When women are scarce in a population relative to men, they have greater bargaining power in romantic relationships and thus may be able to secure male commitment at earlier ages. Male motivation for long-term relationship commitment may also be higher, in conjunction with the motivation to secure a prospective partner before another male retains her. However, men may also need to acquire greater social status and resources to be considered marriageable. This could increase the variance in male marital age, as well as the average male marital age. We calculated the Operational Sex Ratio, and means, medians, and standard deviations in marital ages for women and men for the 50 largest Metropolitan Statistical Areas in the United States with 2000 U.S Census data. As predicted, where women are scarce they marry earlier on average. However, there was no significant relationship with mean male marital ages. The variance in male marital age increased with higher female scarcity, contrasting with a non-significant inverse trend for female marital age variation. These findings advance the understanding of the relationship between the OSR and marital patterns. We believe that these results are best accounted for by sex specific attributes of reproductive value and associated mate selection criteria, demonstrating the power of an evolutionary framework for understanding human relationships and demographic patterns.
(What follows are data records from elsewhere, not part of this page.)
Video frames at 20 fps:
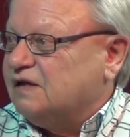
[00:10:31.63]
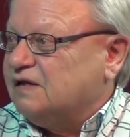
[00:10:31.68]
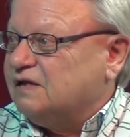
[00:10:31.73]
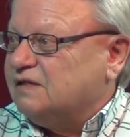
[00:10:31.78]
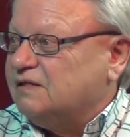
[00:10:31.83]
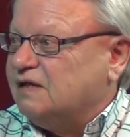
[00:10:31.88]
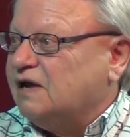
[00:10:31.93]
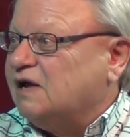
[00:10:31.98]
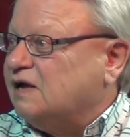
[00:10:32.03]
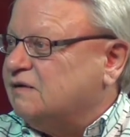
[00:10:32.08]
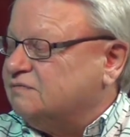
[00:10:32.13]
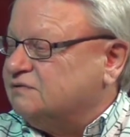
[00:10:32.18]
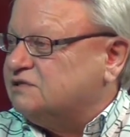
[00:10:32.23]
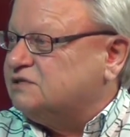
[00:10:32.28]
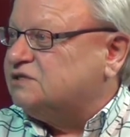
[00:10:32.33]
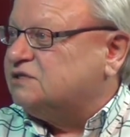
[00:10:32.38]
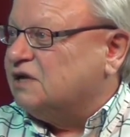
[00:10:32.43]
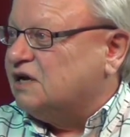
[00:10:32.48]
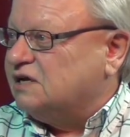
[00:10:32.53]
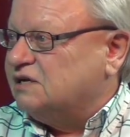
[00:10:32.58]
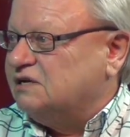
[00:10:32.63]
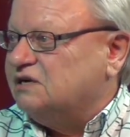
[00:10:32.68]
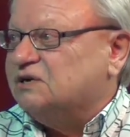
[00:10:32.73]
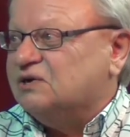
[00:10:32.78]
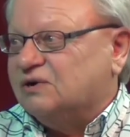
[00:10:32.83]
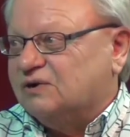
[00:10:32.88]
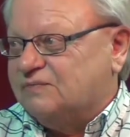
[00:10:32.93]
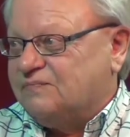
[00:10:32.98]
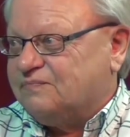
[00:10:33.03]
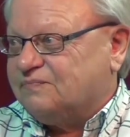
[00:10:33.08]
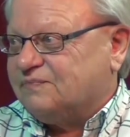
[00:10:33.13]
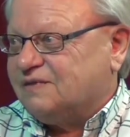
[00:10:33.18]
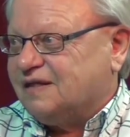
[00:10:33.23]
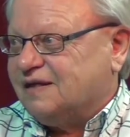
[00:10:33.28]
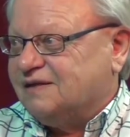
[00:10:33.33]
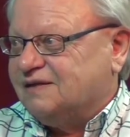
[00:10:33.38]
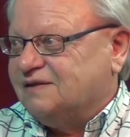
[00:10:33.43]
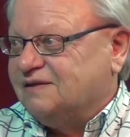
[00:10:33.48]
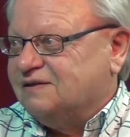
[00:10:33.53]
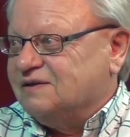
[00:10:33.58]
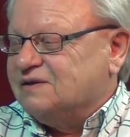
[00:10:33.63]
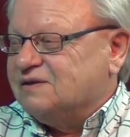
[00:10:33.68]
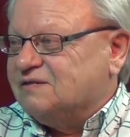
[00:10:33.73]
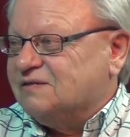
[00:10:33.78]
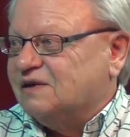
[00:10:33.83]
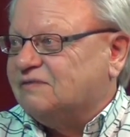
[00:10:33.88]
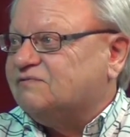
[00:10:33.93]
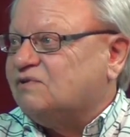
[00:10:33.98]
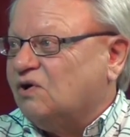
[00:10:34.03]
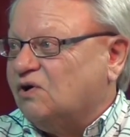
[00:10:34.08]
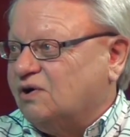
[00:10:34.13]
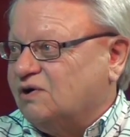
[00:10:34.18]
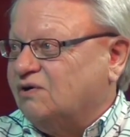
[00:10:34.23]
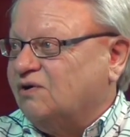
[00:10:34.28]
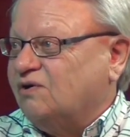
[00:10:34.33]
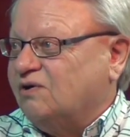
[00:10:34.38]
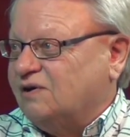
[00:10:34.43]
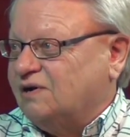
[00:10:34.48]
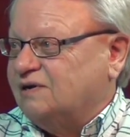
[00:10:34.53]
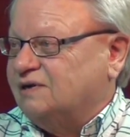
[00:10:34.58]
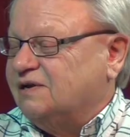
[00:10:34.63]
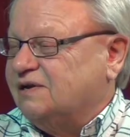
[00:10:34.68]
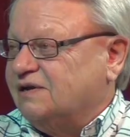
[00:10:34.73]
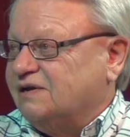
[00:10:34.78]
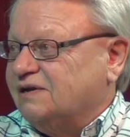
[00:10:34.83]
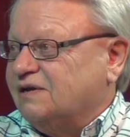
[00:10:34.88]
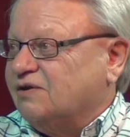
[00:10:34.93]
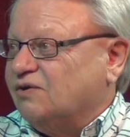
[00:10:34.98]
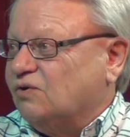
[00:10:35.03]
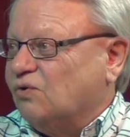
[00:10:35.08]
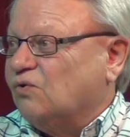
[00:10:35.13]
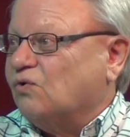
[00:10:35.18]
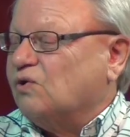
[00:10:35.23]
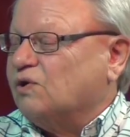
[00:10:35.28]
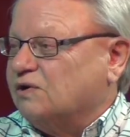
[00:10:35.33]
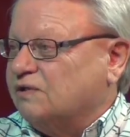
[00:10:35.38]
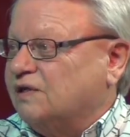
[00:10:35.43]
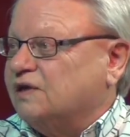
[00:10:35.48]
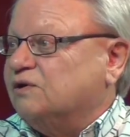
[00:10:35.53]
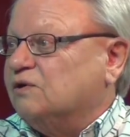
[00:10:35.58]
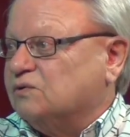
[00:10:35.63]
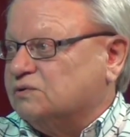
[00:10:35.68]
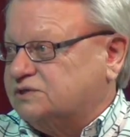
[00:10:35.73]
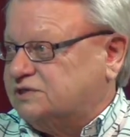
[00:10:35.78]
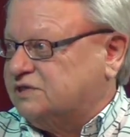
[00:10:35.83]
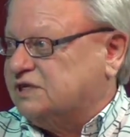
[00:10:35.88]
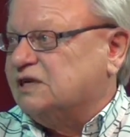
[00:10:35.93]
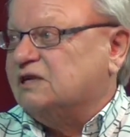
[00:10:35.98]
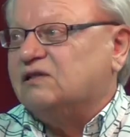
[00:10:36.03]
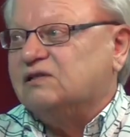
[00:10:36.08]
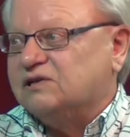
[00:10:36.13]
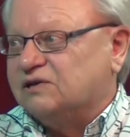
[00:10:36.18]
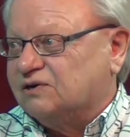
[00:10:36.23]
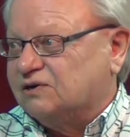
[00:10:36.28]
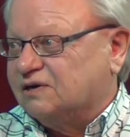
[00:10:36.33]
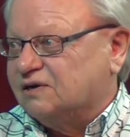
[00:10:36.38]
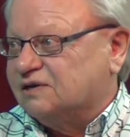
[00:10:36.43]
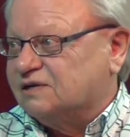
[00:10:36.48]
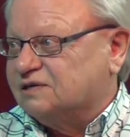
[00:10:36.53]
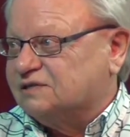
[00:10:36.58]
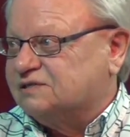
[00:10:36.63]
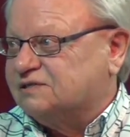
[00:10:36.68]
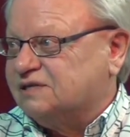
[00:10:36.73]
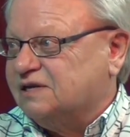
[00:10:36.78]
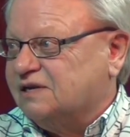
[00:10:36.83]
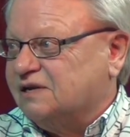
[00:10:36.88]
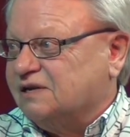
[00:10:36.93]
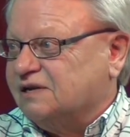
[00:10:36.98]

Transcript: they haven't stayed here. Mm. They've gone on, or they don't sell here at least.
Kruger, D.J., & Schlemmer, E. (2009). Male scarcity is differentially related to male marital likelihood across the life course. Evolutionary Psychology, 7, 280-287.
If marriage markets were only subject to the influences of numerical supply and demand, one would expect that the scarcer sex in a population would have a greater proportion married. Previous research has demonstrated that when males are scarce, they are actually less likely to be married, presumably because their market scarcity enhances their short term mating success and decreases incentives for commitment. However, males in modern societies appear to shift from mating effort to parental investment across the life course. Also, women preferentially value indicators of phenotypic quality for short term relationships, and these signals may be increasingly difficult to display with progressive physiological senescence. We predicted that men in low sex ratio populations would use market scarcity to their advantage for mating effort when young, but would shift towards commitment strategies when older. Data from the 50 largest Metropolitan Statistical Areas in the USA confirmed that a female biased sex ratio was associated with a lower proportion of men married between ages 20 and 29, but a higher proportion of men married between ages 35 and 74.
Kruger, D.J., & Schlemmer, E. (2009). When men are scarce, good men are even harder to find: Life history, the sex ratio, and the proportion of men married. Journal of Social, Evolutionary, and Cultural Psychology, 3, 93-104.
We used a life history framework to clarify the relationship between the operational sex ratio (OSR) and the proportion of men who are married across adulthood. Previous studies have found a direct relationship between the OSR and the likelihood of male marriage, although these analyses did not distinguish among age groups. We predicted that more women than men would be marred at younger ages, but women would be less likely to be married than men in later adulthood, reflecting age related trends in male and female reproductive values. We predicted that men would use scarcity in a low sex ratio population to their advantage differentially by age, withholding from marriage while young but having higher marital rates than women in older age. This would be consistent with the shift from mating effort to parental investment across the male life course in modern societies. Census data from the ten largest metropolitan areas in the United States supported these hypotheses.